Even as a new study, published by the journal Science, indicates that human activity-generated emissions have reversed an Arctic cooling trend, leading to global warming unmatched for 2,000 years, world leaders are negotiating an action framework to succeed the Kyoto Protocol. This international agreement, aimed at stabilizing the greenhouse gas emissions which accelerate global warming, will expire in 2012.
“We have reached a pivotal moment in the climate challenge, and what we decide to do now will have a profound and lasting impact on our nation and our planet,” writes U.S. special envoy for climate change Todd Stern in his introductory article.
In this eJournalUSA, experts from key nations around the world ponder the conditions that climate change and global warming present in their regions. They discuss what is being done within their countries to address climate change mitigation and adaptation and how they envision mutually beneficial international partnerships. These issues will be considered in-depth at the December 2009 meeting in Copenhagen, Denmark, of the United Nations Framework Convention on Climate Change (UNFCCC) 15th Conference of Parties (COP15).

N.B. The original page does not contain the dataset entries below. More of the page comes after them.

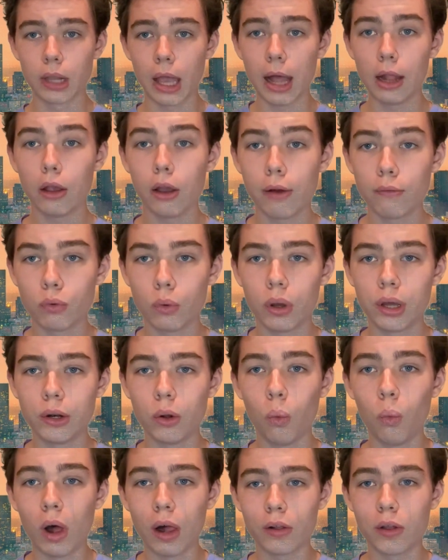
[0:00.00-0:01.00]
Hello
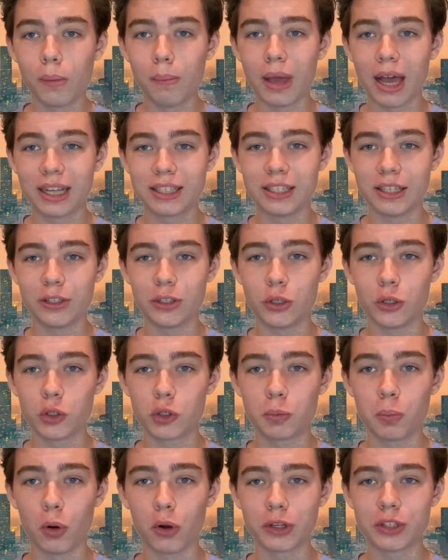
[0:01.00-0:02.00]
everyone, welcome back to Into
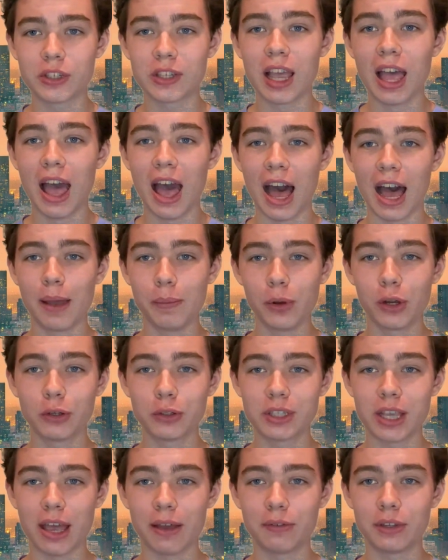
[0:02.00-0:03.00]
Sports. I'm your
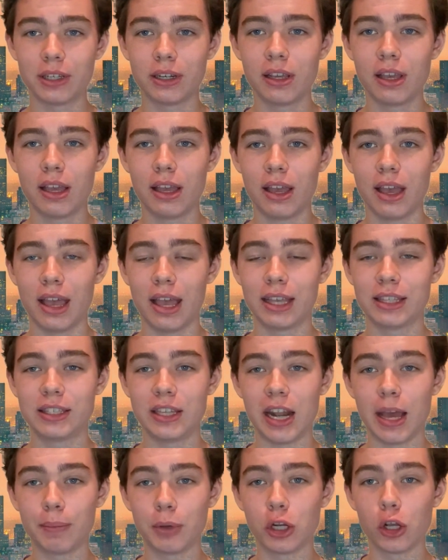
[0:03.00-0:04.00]
host Evan, and
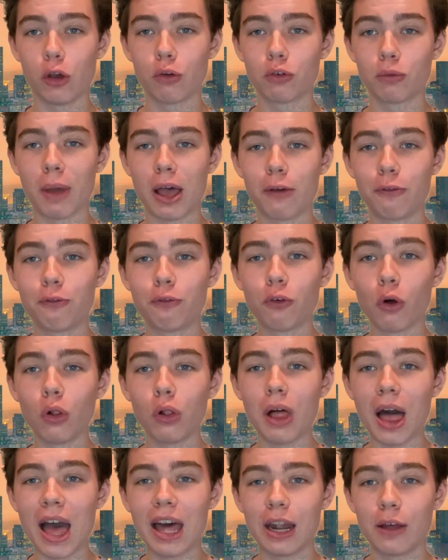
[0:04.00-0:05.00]
today I'm going to go over my
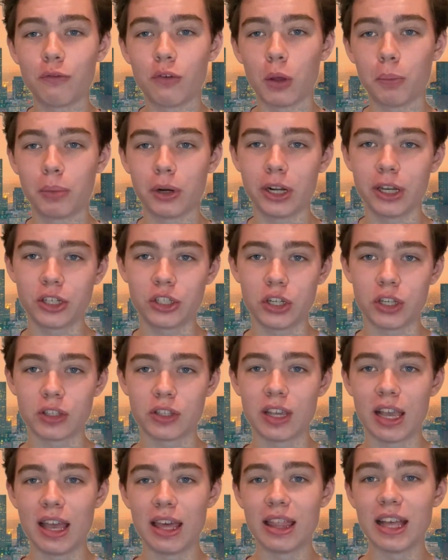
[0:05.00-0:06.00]
full NFL
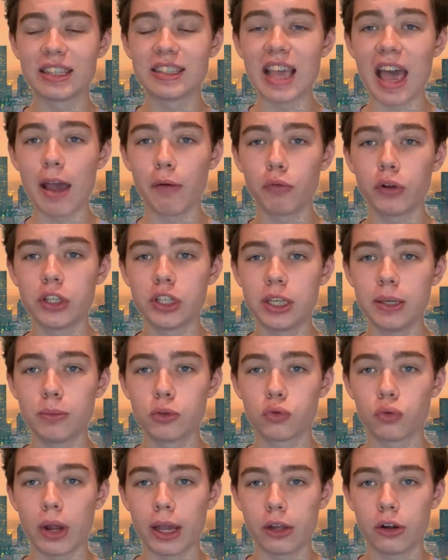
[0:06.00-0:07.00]
predictions. That's every
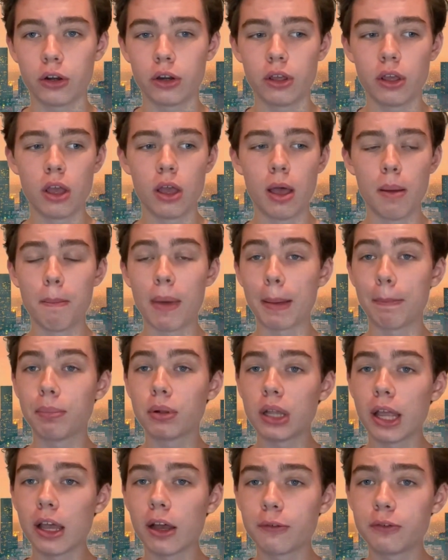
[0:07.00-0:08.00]
team's record, my
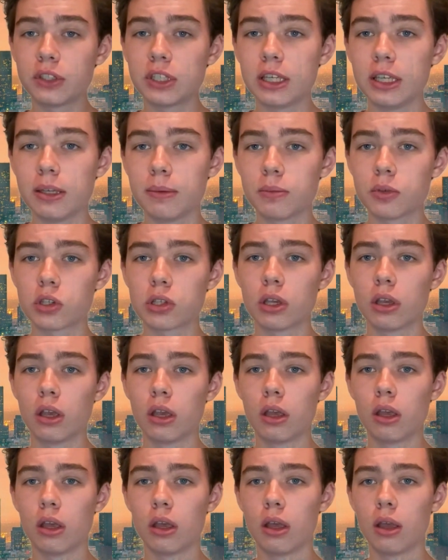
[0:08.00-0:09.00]
playoff teams,
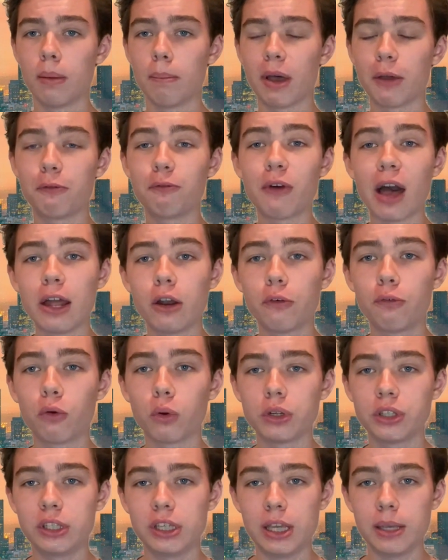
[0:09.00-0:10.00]
my Final
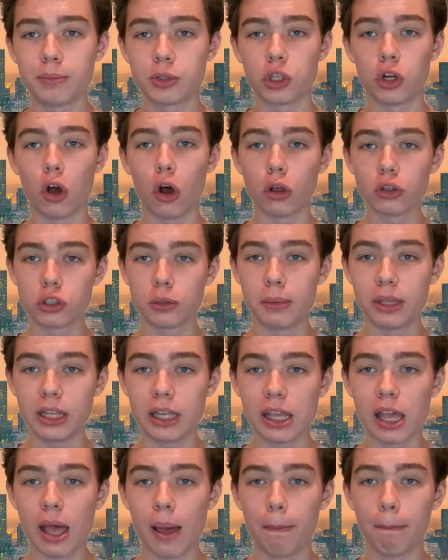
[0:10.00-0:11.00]
Four teams, and
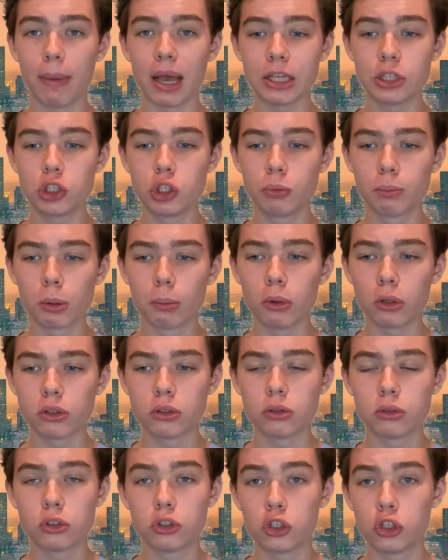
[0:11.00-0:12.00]
ultimately my Super Bowl
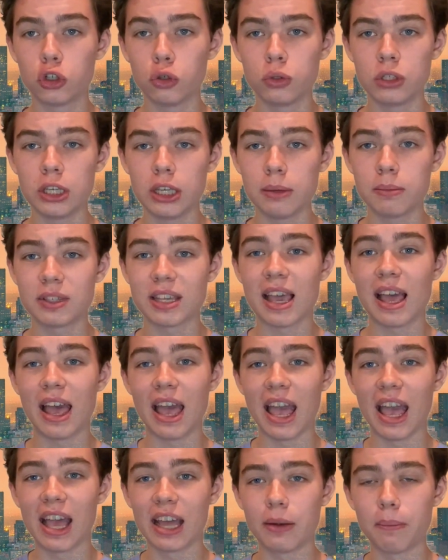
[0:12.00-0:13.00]
II teams
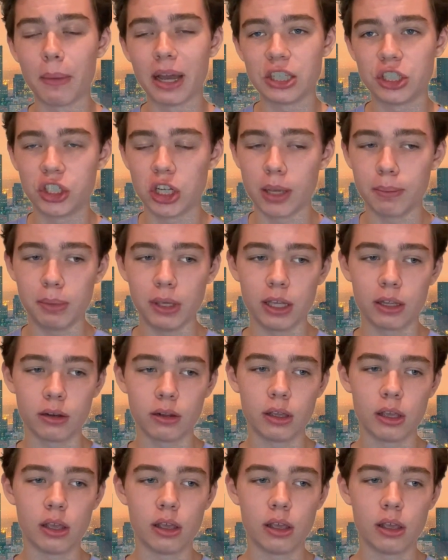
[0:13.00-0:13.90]
and my champion.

The goal is a viable agreement that satisfies the nearly 200 countries concerned.
All of the countries profiled in this publication — Brazil, Canada, China, Germany, India, Indonesia, Kenya, Russia, and the United States -- already feel the impact of global warming. India is vulnerable to rising sea levels and extreme weather events, writes Intergovernmental Panel on Climate Change (IPCC) Chairman R. K. Pachauri, who discusses India’s national action plan. IPCC adviser Jiahua Pan describes the ambitious measures China is taking to ameliorate the very serious effects of climate change there.
Rainforest conservation is critical to the health of the planet, since forest degradation is a major source of damaging “greenhouse gas” emissions, as biologist Liana Anderson explains in her assessment of climate change impact in Brazil. IPCC Vice chairman Richard Odingo examines the situation in Kenya. Harry Surjadi is concerned with the plight of the Indonesian poor. Scientist A. Anthony Chen addresses problems specific to Caribbean island nations. Alexey Kokorin writes that the imminent danger of climate change has yet to be fully understood in Russia, yet the government has taken important steps to meet the challenge.
Young people will inherit a world that climate change increasingly compromises. Some of them have organized to demand more aggressive action. “Climate change is among the issues that galvanize young people simply because our government’s actions don’t make sense to us,” writes Canadian environmental activist Zoë Caron. American Richard Graves says, “Young people in the United States have made clear that they want bold environmental leadership.”
Will the United Nations be able to cope with climate change pressures? That is the question considered by Swedish diplomat Bo Kjellén.
One thing our contributors agree upon is summed up by Todd Stern: “The status quo is unsustainable.”